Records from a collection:
■ ■ ■ ■
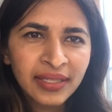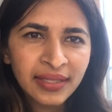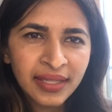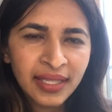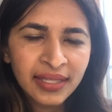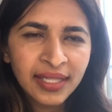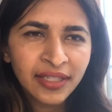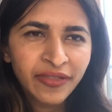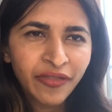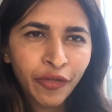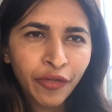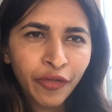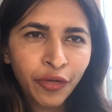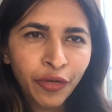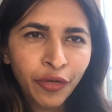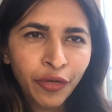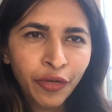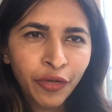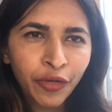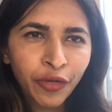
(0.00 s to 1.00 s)
This is
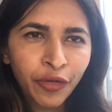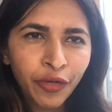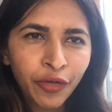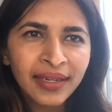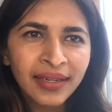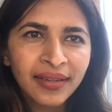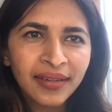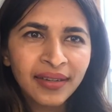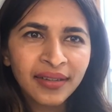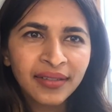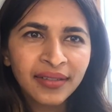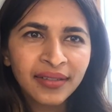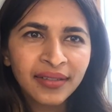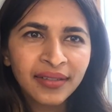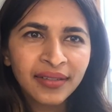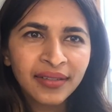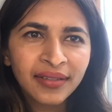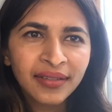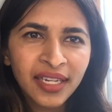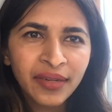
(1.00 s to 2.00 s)
4th week, and
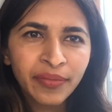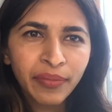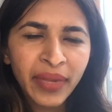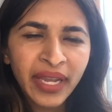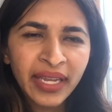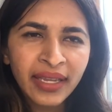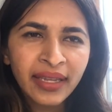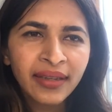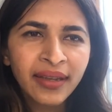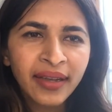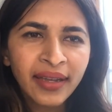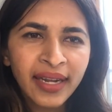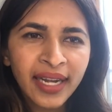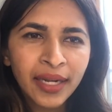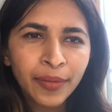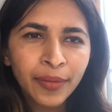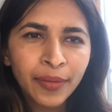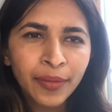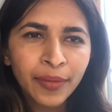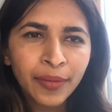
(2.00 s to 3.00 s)
they're making a great
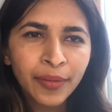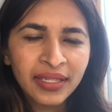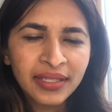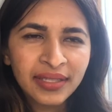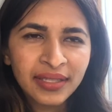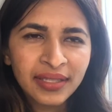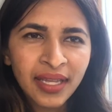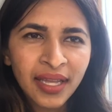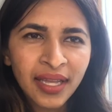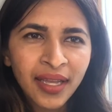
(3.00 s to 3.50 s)
progress.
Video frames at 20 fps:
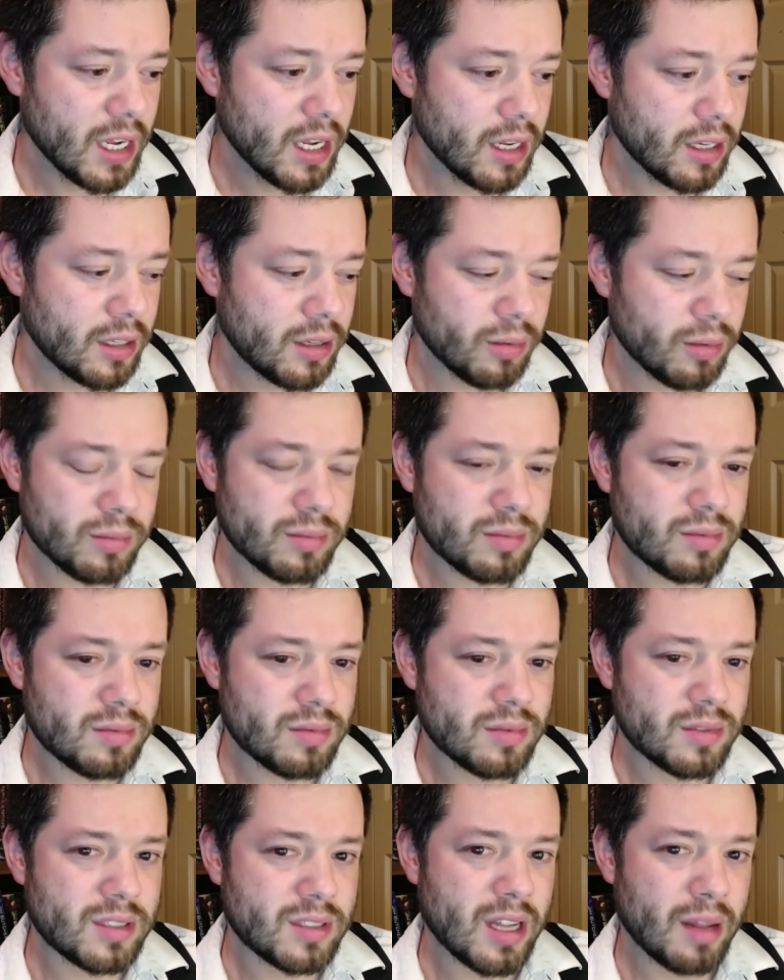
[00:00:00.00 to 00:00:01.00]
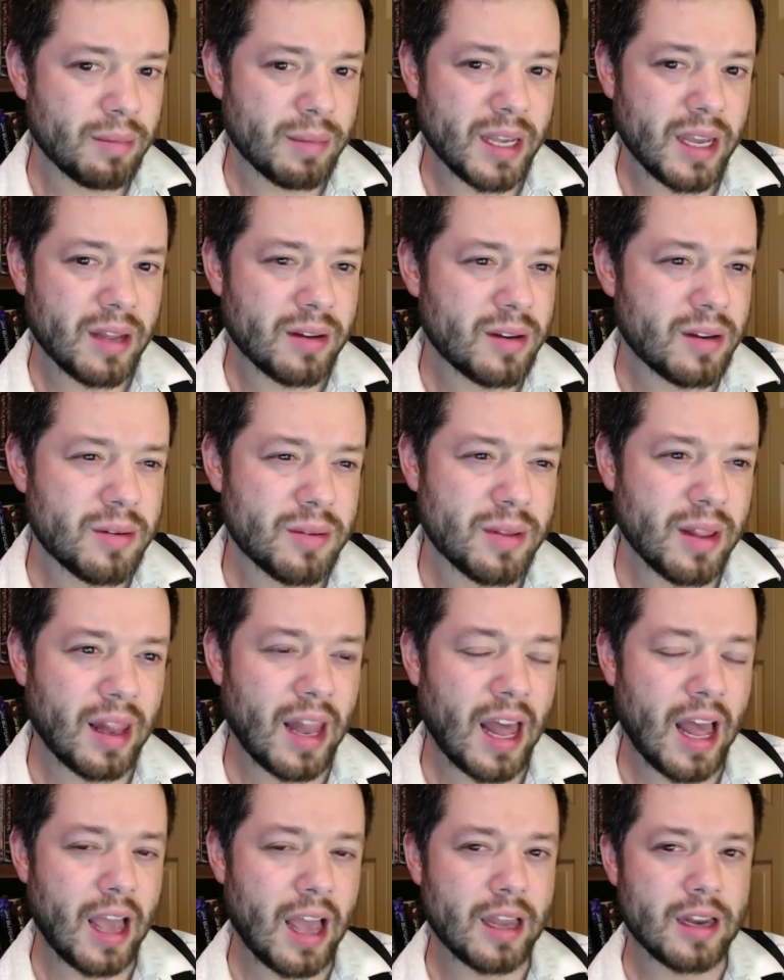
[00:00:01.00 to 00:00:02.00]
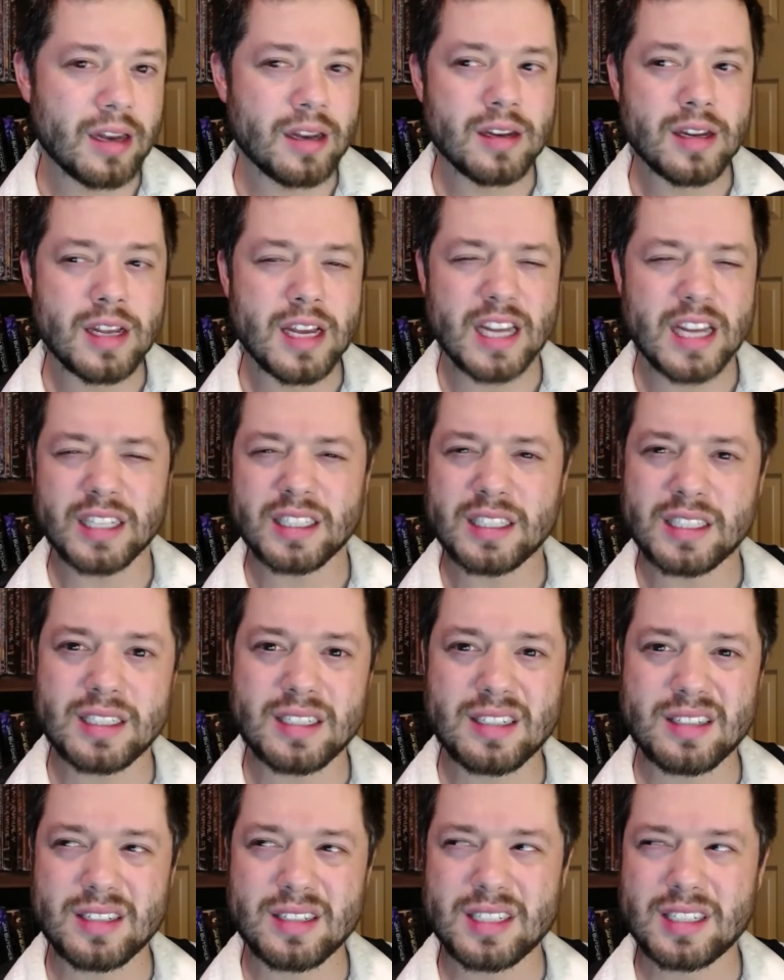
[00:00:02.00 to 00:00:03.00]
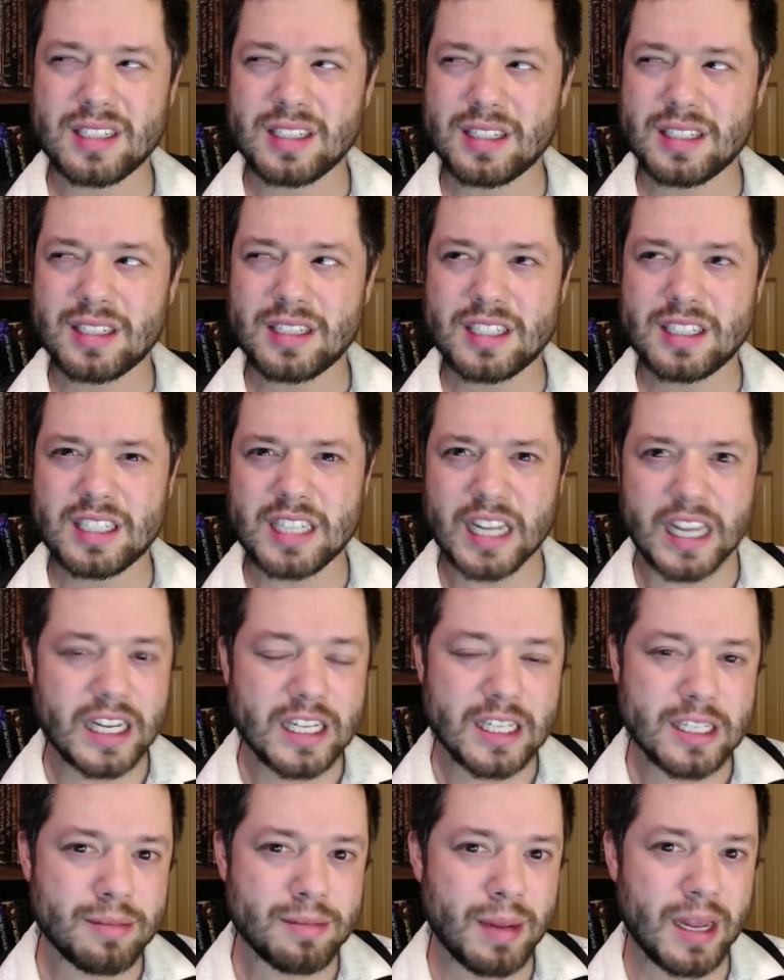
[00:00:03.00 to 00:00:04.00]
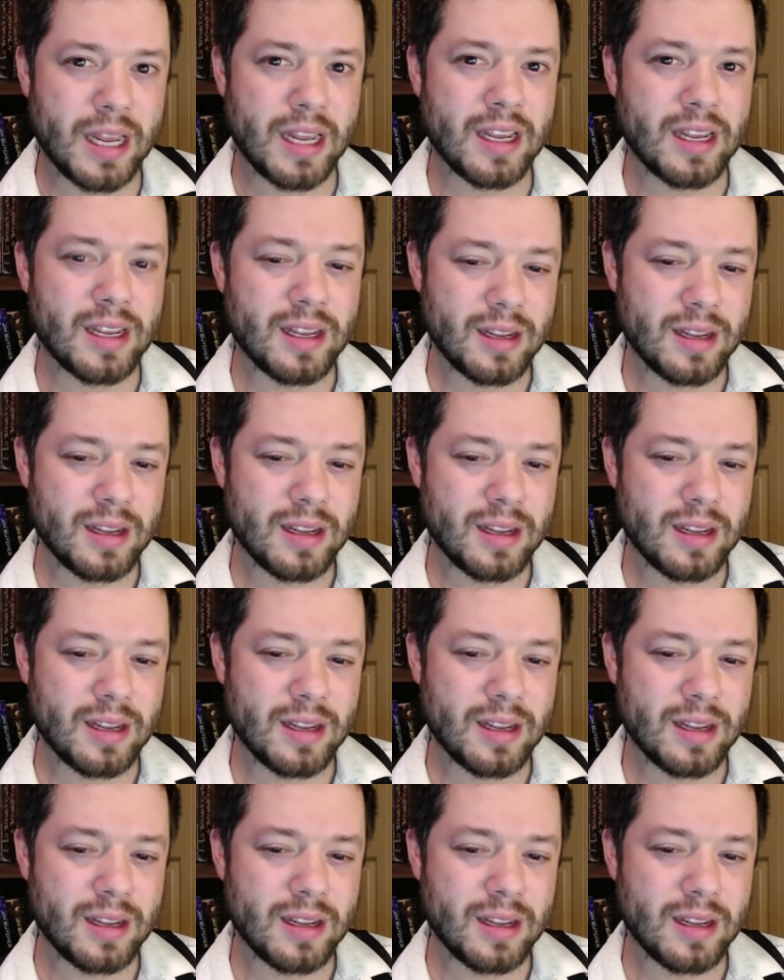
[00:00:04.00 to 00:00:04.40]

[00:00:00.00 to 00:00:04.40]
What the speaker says: Don't tell me how to do the line. It sickens me.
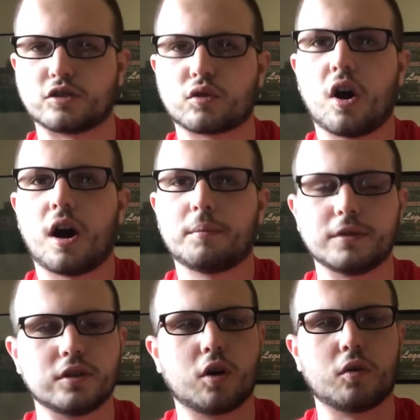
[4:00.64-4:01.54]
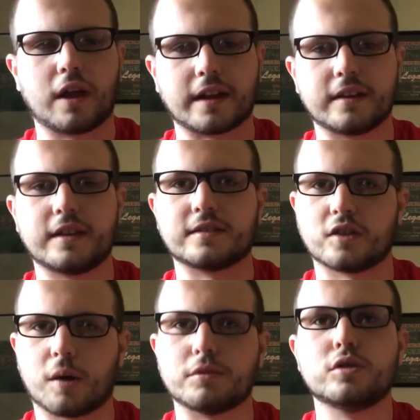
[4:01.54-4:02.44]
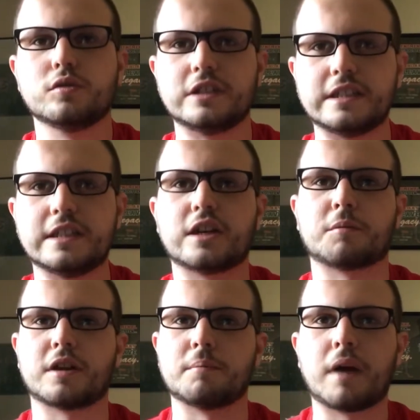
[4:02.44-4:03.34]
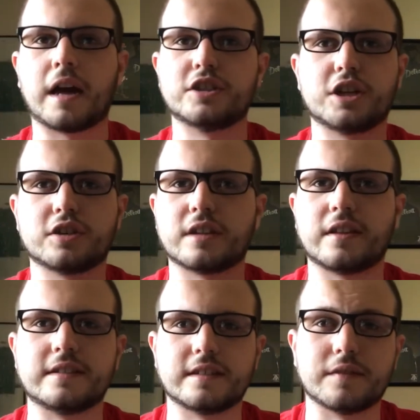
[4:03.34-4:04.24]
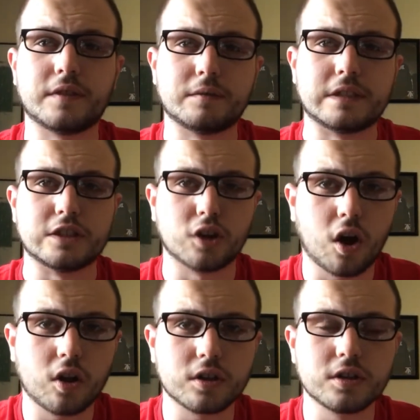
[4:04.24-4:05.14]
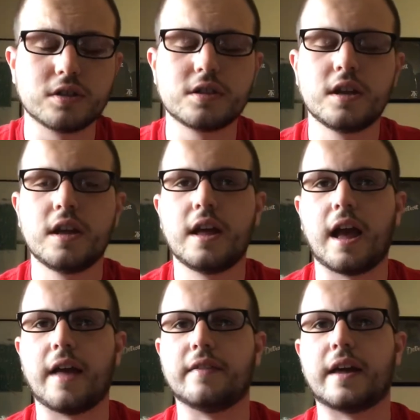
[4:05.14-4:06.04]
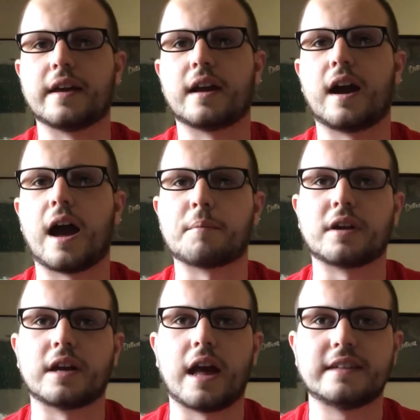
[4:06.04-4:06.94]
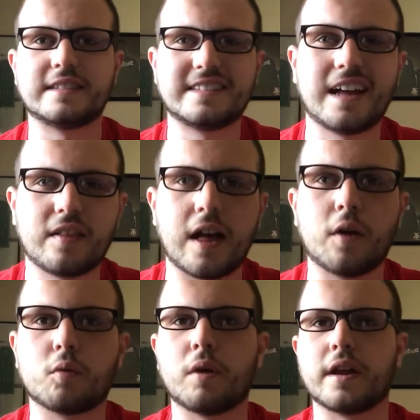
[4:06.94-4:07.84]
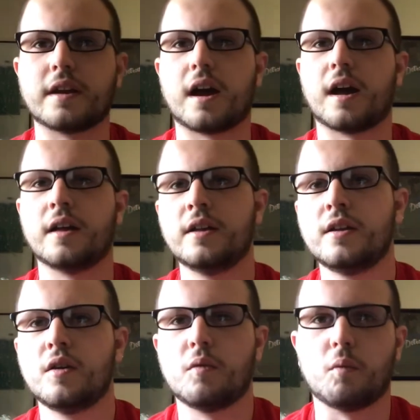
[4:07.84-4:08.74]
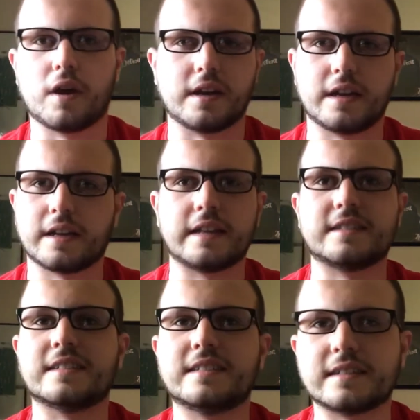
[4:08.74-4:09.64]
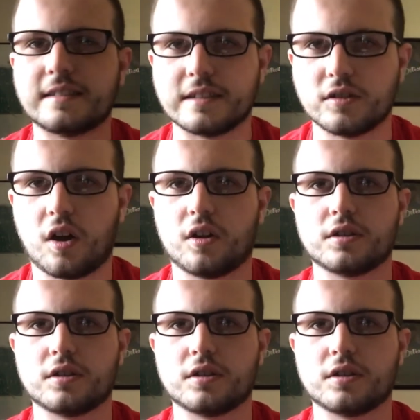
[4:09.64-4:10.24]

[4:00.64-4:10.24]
drop, if there's an opportunity here, I'm gonna buy shares at, let's say, $15, and then I'm gonna sell out when it gets to $16.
■ ■ ■ ■
What is required: The records must appear again word for word, though none of their pictures should.

The answer:
(0.00 s to 1.00 s)
This is
(1.00 s to 2.00 s)
4th week, and
(2.00 s to 3.00 s)
they're making a great
(3.00 s to 3.50 s)
progress.
Video frames at 20 fps:
[00:00:00.00 to 00:00:01.00]
[00:00:01.00 to 00:00:02.00]
[00:00:02.00 to 00:00:03.00]
[00:00:03.00 to 00:00:04.00]
[00:00:04.00 to 00:00:04.40]

[00:00:00.00 to 00:00:04.40]
What the speaker says: Don't tell me how to do the line. It sickens me.
[4:00.64-4:01.54]
[4:01.54-4:02.44]
[4:02.44-4:03.34]
[4:03.34-4:04.24]
[4:04.24-4:05.14]
[4:05.14-4:06.04]
[4:06.04-4:06.94]
[4:06.94-4:07.84]
[4:07.84-4:08.74]
[4:08.74-4:09.64]
[4:09.64-4:10.24]

[4:00.64-4:10.24]
drop, if there's an opportunity here, I'm gonna buy shares at, let's say, $15, and then I'm gonna sell out when it gets to $16.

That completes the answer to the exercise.